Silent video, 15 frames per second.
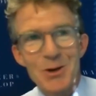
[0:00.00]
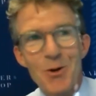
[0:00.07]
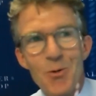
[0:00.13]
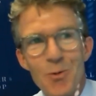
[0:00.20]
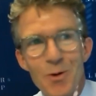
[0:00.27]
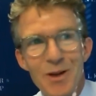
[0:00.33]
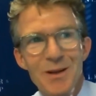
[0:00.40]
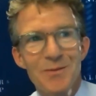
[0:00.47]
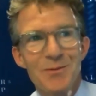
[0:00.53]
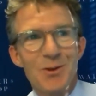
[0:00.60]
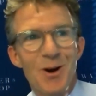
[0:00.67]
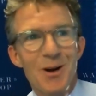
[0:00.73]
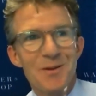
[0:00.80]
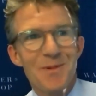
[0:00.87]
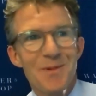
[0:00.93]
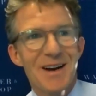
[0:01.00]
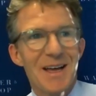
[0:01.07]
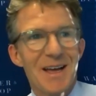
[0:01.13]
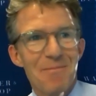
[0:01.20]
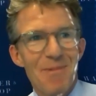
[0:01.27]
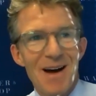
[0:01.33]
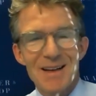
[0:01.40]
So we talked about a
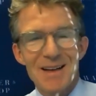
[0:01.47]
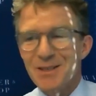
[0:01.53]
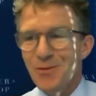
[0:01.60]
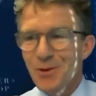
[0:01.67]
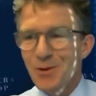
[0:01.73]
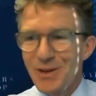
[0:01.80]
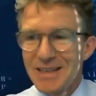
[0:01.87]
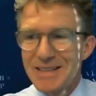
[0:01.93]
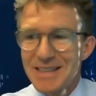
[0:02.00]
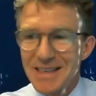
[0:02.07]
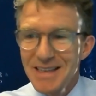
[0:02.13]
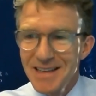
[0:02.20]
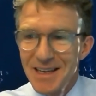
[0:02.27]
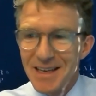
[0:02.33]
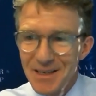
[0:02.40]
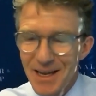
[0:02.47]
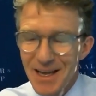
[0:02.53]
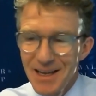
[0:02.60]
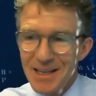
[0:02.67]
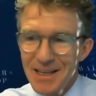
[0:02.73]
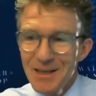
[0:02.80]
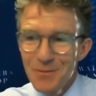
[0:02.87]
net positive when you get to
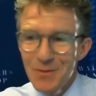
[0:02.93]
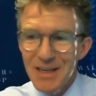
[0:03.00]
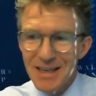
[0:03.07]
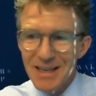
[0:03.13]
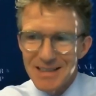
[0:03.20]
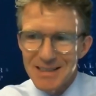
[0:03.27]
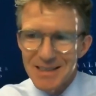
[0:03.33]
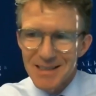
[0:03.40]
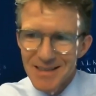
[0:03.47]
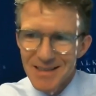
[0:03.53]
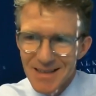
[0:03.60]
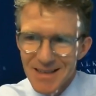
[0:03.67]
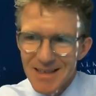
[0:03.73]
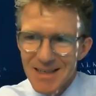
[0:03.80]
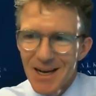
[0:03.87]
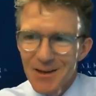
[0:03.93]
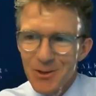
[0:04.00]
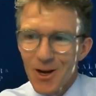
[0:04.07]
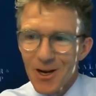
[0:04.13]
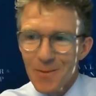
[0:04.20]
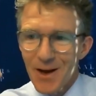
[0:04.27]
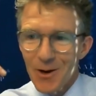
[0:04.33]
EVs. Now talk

◆ **PROBLEM STATEMENT**
Without the pictures, copy the material exactly as given.

◆ **RESULT**
Silent video, 15 frames per second.
[0:00.00]
[0:00.07]
[0:00.13]
[0:00.20]
[0:00.27]
[0:00.33]
[0:00.40]
[0:00.47]
[0:00.53]
[0:00.60]
[0:00.67]
[0:00.73]
[0:00.80]
[0:00.87]
[0:00.93]
[0:01.00]
[0:01.07]
[0:01.13]
[0:01.20]
[0:01.27]
[0:01.33]
[0:01.40]
So we talked about a
[0:01.47]
[0:01.53]
[0:01.60]
[0:01.67]
[0:01.73]
[0:01.80]
[0:01.87]
[0:01.93]
[0:02.00]
[0:02.07]
[0:02.13]
[0:02.20]
[0:02.27]
[0:02.33]
[0:02.40]
[0:02.47]
[0:02.53]
[0:02.60]
[0:02.67]
[0:02.73]
[0:02.80]
[0:02.87]
net positive when you get to
[0:02.93]
[0:03.00]
[0:03.07]
[0:03.13]
[0:03.20]
[0:03.27]
[0:03.33]
[0:03.40]
[0:03.47]
[0:03.53]
[0:03.60]
[0:03.67]
[0:03.73]
[0:03.80]
[0:03.87]
[0:03.93]
[0:04.00]
[0:04.07]
[0:04.13]
[0:04.20]
[0:04.27]
[0:04.33]
EVs. Now talk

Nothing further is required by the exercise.